Traffico cambiato
L’Italia in ritardo

La voce del dolore incrocia quella dell’indignazione. È mai possibile che su un’arteria di grande traffico in una città italiana improvvisamente almeno 35 persone perdano la vita, e molti altri siano in pericolo senza che nessuno abbia attentato alla loro esistenza? Se fosse stato un atto terroristico saremmo tutti alla ricerca dei colpevoli, ma in questo caso non possiamo incolpare nemmeno la natura con le esondazioni o con i terremoti. No, abbiamo fatto tutto noi, uomini, italiani. Abbiamo costruito a Genova un ponte nel 1963, inaugurato nel 1967 dal presidente Saragat, che pareva un gioiello di ingegneristica. La struttura a cavalletti rovesciati fu contestata sin dagli inizi e ancor due anni fa il professor Brencich, esperto di cemento armato, definiva l’opera così: il ponte Morandi di Genova è il fallimento dell´ingegneria. Adesso siamo nel 2018 e il ponte sino a ieri ha tenuto.
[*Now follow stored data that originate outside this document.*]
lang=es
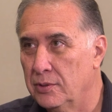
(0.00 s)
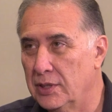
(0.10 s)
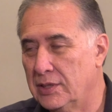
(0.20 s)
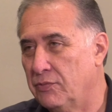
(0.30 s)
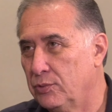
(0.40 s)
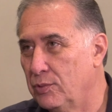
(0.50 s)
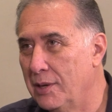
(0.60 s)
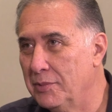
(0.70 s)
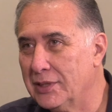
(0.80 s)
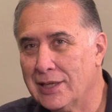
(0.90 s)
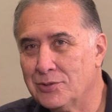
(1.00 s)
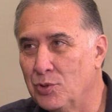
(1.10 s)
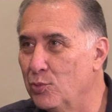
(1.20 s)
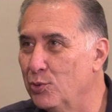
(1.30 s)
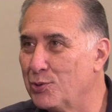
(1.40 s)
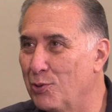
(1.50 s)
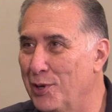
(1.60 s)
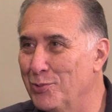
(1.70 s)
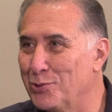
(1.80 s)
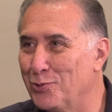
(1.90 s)
Desafortunadamente casi todo el mundo
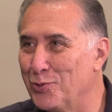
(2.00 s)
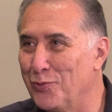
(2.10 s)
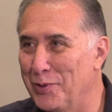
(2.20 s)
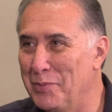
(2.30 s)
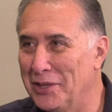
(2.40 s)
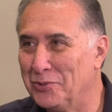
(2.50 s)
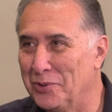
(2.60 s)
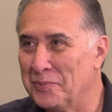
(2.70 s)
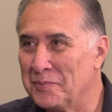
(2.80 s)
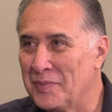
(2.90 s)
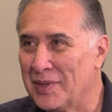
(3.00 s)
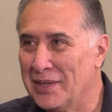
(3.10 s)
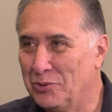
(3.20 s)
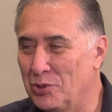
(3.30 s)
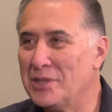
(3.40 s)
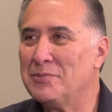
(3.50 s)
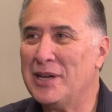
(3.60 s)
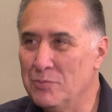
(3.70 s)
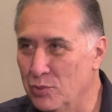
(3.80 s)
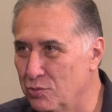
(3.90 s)
escogemos con sufrimiento y entonces
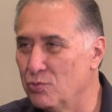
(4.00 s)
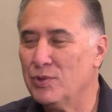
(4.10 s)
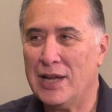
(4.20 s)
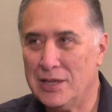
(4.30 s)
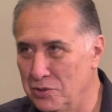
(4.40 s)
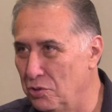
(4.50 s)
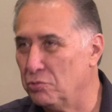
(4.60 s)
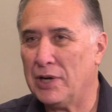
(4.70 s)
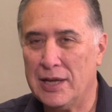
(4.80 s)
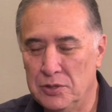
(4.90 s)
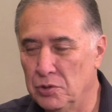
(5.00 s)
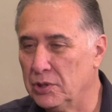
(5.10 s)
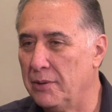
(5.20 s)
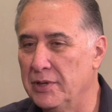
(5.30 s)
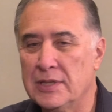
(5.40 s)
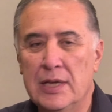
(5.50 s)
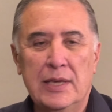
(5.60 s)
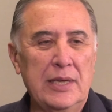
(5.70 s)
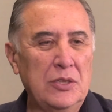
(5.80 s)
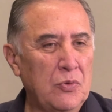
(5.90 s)
venimos una y otra y otra vez
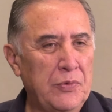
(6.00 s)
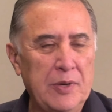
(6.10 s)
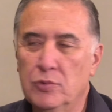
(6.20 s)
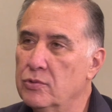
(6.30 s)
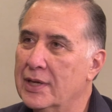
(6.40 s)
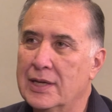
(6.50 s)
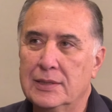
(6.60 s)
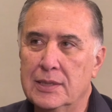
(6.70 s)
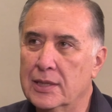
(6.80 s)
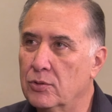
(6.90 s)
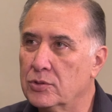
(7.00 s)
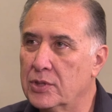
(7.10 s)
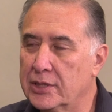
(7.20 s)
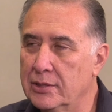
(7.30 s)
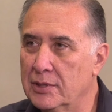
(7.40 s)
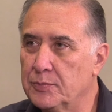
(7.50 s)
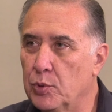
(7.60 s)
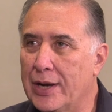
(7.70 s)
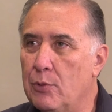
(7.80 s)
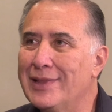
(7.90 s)
y sufrimos una cantidad de cosas terribles
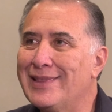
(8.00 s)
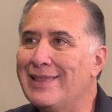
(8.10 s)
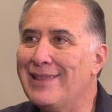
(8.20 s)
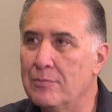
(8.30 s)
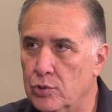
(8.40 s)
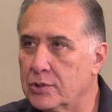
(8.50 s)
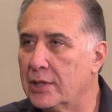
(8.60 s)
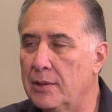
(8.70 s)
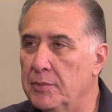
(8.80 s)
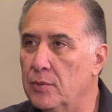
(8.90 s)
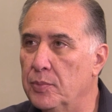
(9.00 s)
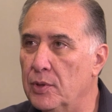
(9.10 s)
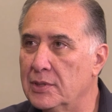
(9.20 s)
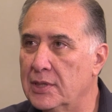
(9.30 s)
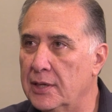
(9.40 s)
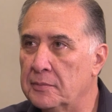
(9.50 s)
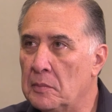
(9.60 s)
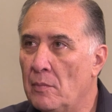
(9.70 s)
porque no entendemos que también lo puedo hacer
Aveva bisogno di manutenzione straordinaria e doveva essere di fatto ricostruito. Dodici mesi erano stati calcolati nel 2009 per la demolizione e lo smontaggio della struttura. Una proposta tecnica.

Ma tra il dire e il fare soprattutto nelle opere pubbliche c’è un mare di discussioni che spesso portano al niente. Il dato di fatto è che la rete di infrastrutture stradali in Italia ultimamente dà segni di evidente cedimento. Nel 2016 il ponte di Annone Brianza è crollato ed ha fatto per pura fortuna solo una vittima. Sull’autostrada adriatica A14 un ponte è crollato lo scorso anno mentre era in atto la manutenzione. Al Sud pezzi di strada inaugurati in pompa magna dopo pochi giorni cedono e diventano inagibili. Qual è dunque il problema? Si direbbe un’ovvietà, ma è la manutenzione e il monitoraggio. In Italia le grandi opere vengono sbandierate come trofei. Servono al prestigio del governo di turno, del politico che se ne appropria come merito personale. La cura quotidiana è invece anonima, è fatta di piccole attenzioni che non fanno notizia e che quindi vengono trascurate.

Prendiamo le Province tra ponti, viadotti e gallerie siamo a quota 30 mila. La legge di stabilità del 2014 ha tolto un miliardo alle Province perché dovevano essere abolite e in più ha negato loro la riscossione di 3,7 miliardi di tributi di loro spettanza. Risultato, a fine 2017 risultavano chiusi 5 mila chilometri di strade provinciali ritenute inagibili. E stiamo parlando di soldi per una manutenzione ordinaria. Ponti, viadotti e gallerie sono opere ben più complesse e quindi è da ritenere che adesso i cittadini italiani viaggino a loro rischio e pericolo. Il tutto in una situazione di traffico che è radicalmente cambiata. Basti viaggiare sul tratto Brescia-Milano per capire che gli autotreni richiedono per sé una corsia ed a volte due. Con un volume di traffico su gomma aumentato a dismisura non solo nell’intensità ma anche nel peso. Negli anni Sessanta quando furono costruiti i grandi viadotti italiani i carichi di 100 tonnellate non erano previsti. Adesso i trasporti eccezionali stressano ponti costruiti per frequenze di passaggio non di questo tipo. Si è mai posto qualcuno il problema? Ecco dov’è il ritardo. Ha senso opporsi alle grandi reti ferroviarie quando l’imperativo numero uno è togliere il traffico pesante dalle autostrade e dai viadotti? Hanno inventato da tempo i sensori. Basta inserirli sui ponti e in tempo reale l’ufficio competente sa qual è la capacità di tenuta dell’opera. La legge di stabilità del 2017 prevede 1,7 miliardi per la manutenzione delle strade provinciali. Ma chi si fa carico del problema complessivo? Milena Gabanelli l’ha fatto a marzo di quest’anno sul «Corriere». Ma la sua inchiesta è caduta nel vuoto. Come i morti di Genova.